→ **Task item**:
Output every line below exactly, please, omitting pictures.

* * *

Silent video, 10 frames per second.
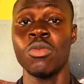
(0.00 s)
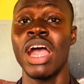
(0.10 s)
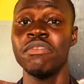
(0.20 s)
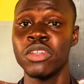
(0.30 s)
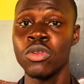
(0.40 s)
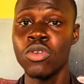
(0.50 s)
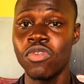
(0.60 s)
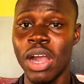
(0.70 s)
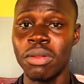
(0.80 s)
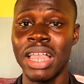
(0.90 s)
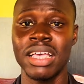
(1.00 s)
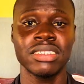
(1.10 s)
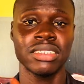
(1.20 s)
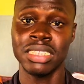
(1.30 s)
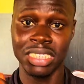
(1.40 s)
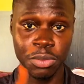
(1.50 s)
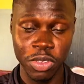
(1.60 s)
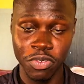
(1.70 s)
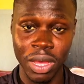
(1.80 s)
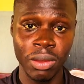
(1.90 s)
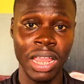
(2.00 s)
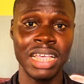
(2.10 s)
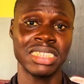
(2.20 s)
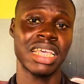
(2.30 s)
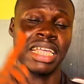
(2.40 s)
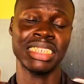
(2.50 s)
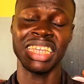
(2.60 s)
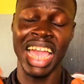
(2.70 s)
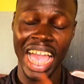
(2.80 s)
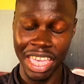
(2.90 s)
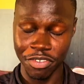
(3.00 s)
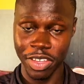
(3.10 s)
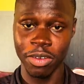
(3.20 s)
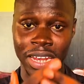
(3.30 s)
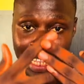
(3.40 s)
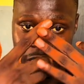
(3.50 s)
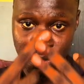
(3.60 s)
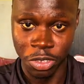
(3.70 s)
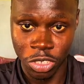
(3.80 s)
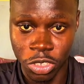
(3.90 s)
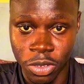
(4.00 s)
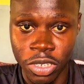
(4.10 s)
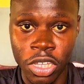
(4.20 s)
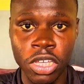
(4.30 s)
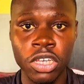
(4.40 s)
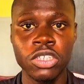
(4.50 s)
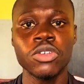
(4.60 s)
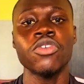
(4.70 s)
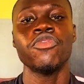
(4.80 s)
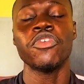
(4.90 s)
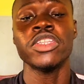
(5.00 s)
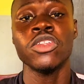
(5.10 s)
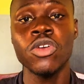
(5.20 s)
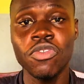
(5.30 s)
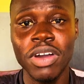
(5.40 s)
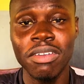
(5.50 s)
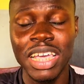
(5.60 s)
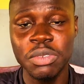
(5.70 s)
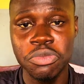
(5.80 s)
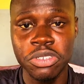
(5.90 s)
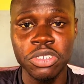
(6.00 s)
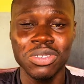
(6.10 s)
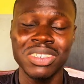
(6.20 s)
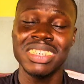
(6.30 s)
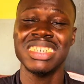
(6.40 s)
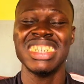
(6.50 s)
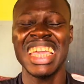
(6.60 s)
We have the low Fowler's, the semi Fowler's, and the high Fowler's position. So for the low Fowler's position, the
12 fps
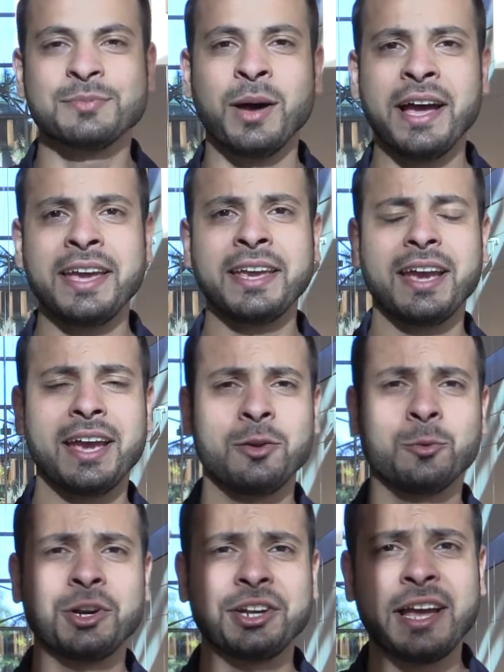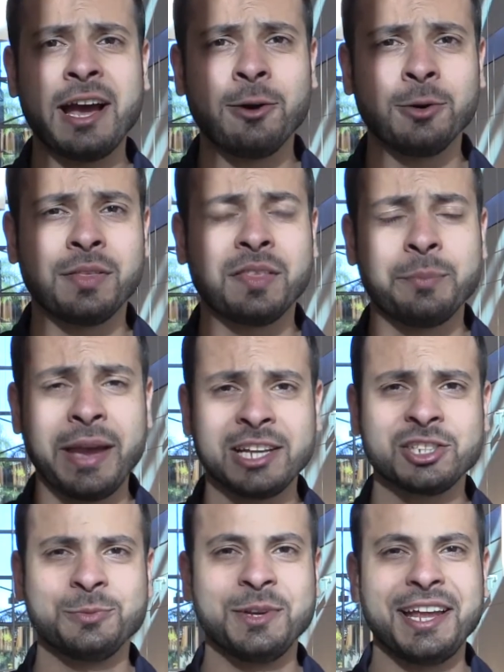it's Mike and we're now in
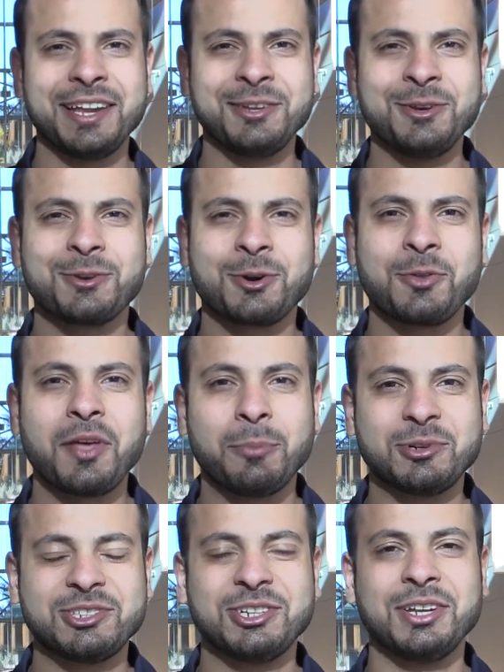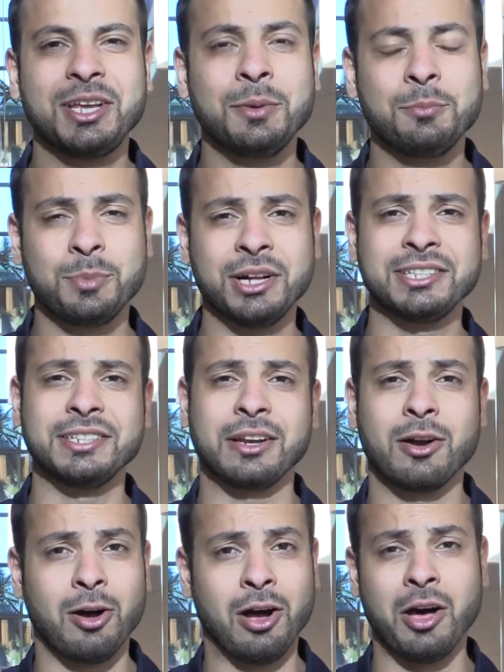the Management and New Growth Opportunity
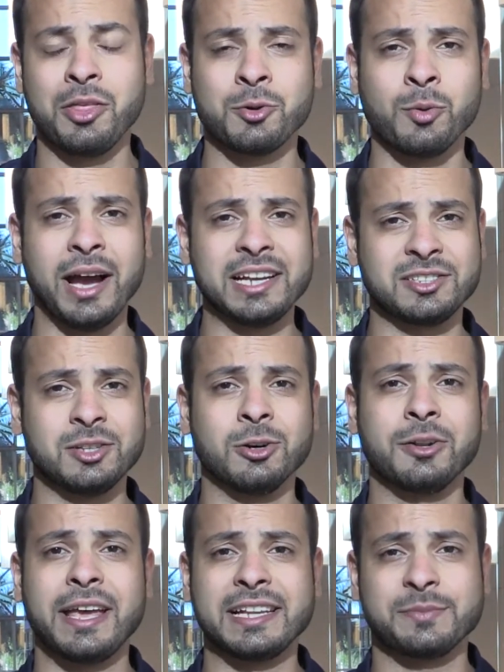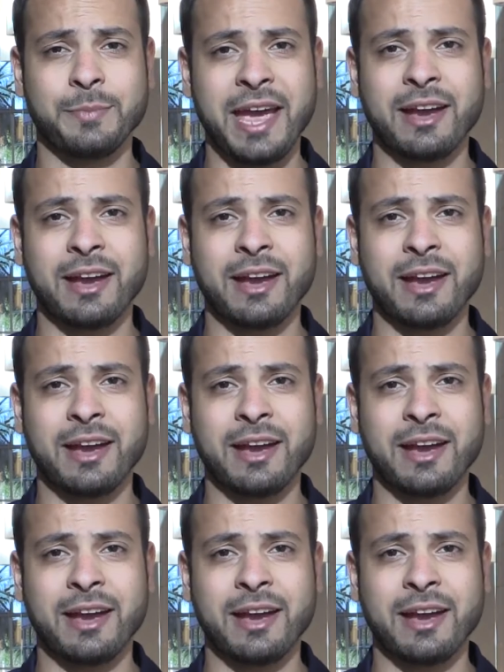Building, otherwise known as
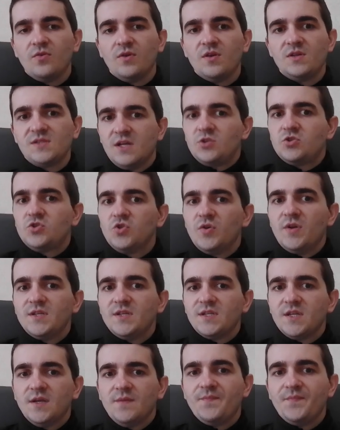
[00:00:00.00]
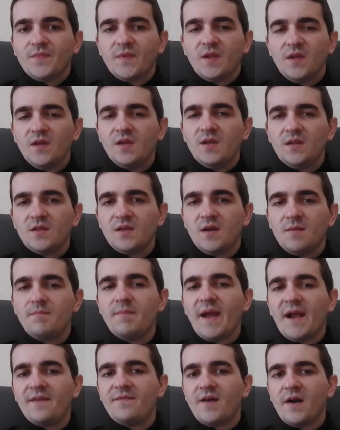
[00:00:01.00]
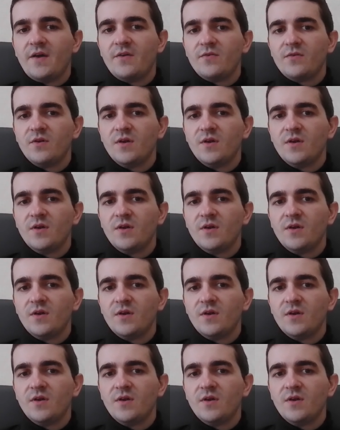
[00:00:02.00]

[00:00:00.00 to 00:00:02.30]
It's like too risky, it can backfire.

* * *

→ **Exercise solution**:
Silent video, 10 frames per second.
(0.00 s)
(0.10 s)
(0.20 s)
(0.30 s)
(0.40 s)
(0.50 s)
(0.60 s)
(0.70 s)
(0.80 s)
(0.90 s)
(1.00 s)
(1.10 s)
(1.20 s)
(1.30 s)
(1.40 s)
(1.50 s)
(1.60 s)
(1.70 s)
(1.80 s)
(1.90 s)
(2.00 s)
(2.10 s)
(2.20 s)
(2.30 s)
(2.40 s)
(2.50 s)
(2.60 s)
(2.70 s)
(2.80 s)
(2.90 s)
(3.00 s)
(3.10 s)
(3.20 s)
(3.30 s)
(3.40 s)
(3.50 s)
(3.60 s)
(3.70 s)
(3.80 s)
(3.90 s)
(4.00 s)
(4.10 s)
(4.20 s)
(4.30 s)
(4.40 s)
(4.50 s)
(4.60 s)
(4.70 s)
(4.80 s)
(4.90 s)
(5.00 s)
(5.10 s)
(5.20 s)
(5.30 s)
(5.40 s)
(5.50 s)
(5.60 s)
(5.70 s)
(5.80 s)
(5.90 s)
(6.00 s)
(6.10 s)
(6.20 s)
(6.30 s)
(6.40 s)
(6.50 s)
(6.60 s)
We have the low Fowler's, the semi Fowler's, and the high Fowler's position. So for the low Fowler's position, the
12 fps
it's Mike and we're now in
the Management and New Growth Opportunity
Building, otherwise known as
[00:00:00.00]
[00:00:01.00]
[00:00:02.00]

[00:00:00.00 to 00:00:02.30]
It's like too risky, it can backfire.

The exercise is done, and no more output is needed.